Assembled union workers © Clean Clothes Campaign

Luttes syndicales victorieuses

La direction de la fabrique de textile Rui Ning, au Myanmar, semble aussi avoir profité de la crise du Covid-19 pour licencier des membres de syndicats. Sous le prétexte des mesures de protection contre le Covid-19, les licenciements de début avril 2020 ont surtout concerné des membres d’un syndicat, ce qui alimente les soupçons de pression ciblée. Mais le syndicat s’est défendu et a remporté un important succès après un vif conflit et grâce à une action de solidarité internationale.

Cette réussite montre clairement l’importance et la grande utilité du travail des syndicats, comme en témoignent les améliorations des conditions de travail pour lesquelles ils ont dû lutter pendant la pandémie (telles qu’une meilleure rémunération du chômage partiel, le paiement des salaires dus, ou encore de meilleures mesures de protection contre les risques d’infection dans les usines).

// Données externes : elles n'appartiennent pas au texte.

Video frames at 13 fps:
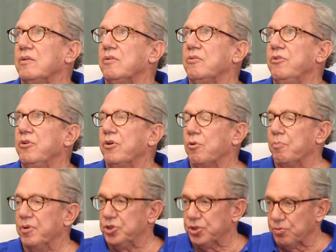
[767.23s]
No,
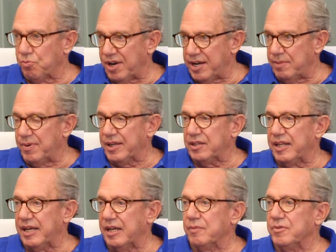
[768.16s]
but you're right about
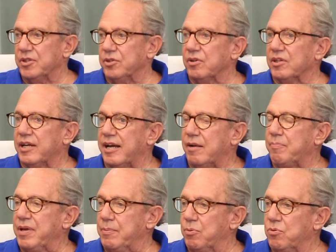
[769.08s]
that. I mean, there are a lot of
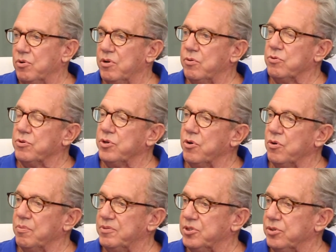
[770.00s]
people who
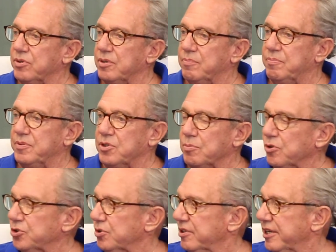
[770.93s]
go to a
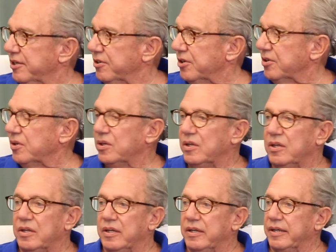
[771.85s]
commercial lender
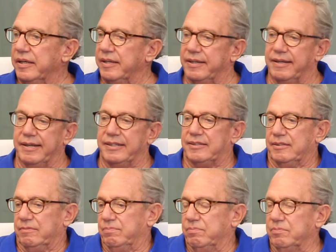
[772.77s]
and the guy
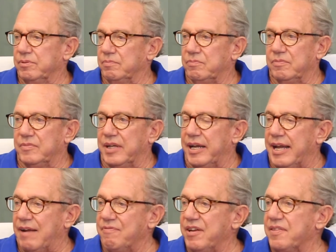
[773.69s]
says, I
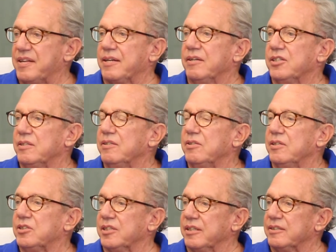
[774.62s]
have nothing
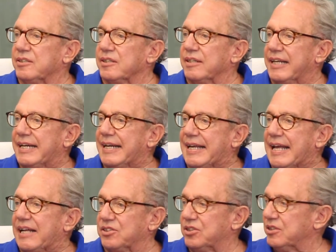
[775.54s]
to lend
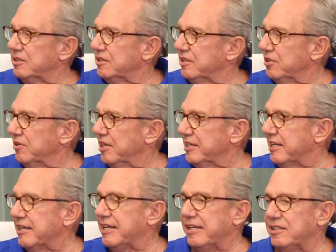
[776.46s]
against. They
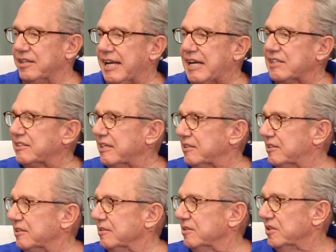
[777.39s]
like assets
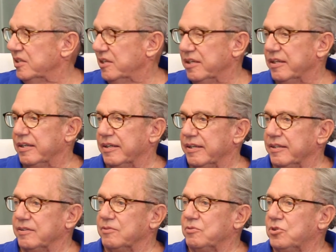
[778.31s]

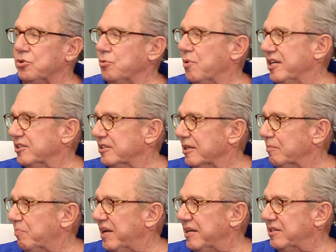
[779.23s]
and two ways to get
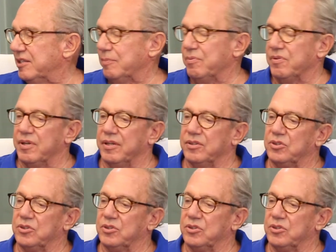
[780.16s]
paid type of thing.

Public Eye s’engage avec ses partenaires du réseau de la Campagne Clean Clothes pour que les travailleurs et travailleuses du textile puissent également faire valoir leurs droits lors de violations du droit du travail en lien avec la pandémie de Covid-19, et que leur droit à la liberté syndicale et aux négociations collectives soit bien respecté par les propriétaires des usines et les enseignes de la mode. Nous soutenons activement les luttes syndicales dans les usines textiles, comme celle de Rui Ning, avec des appels urgents et du travail de campagne.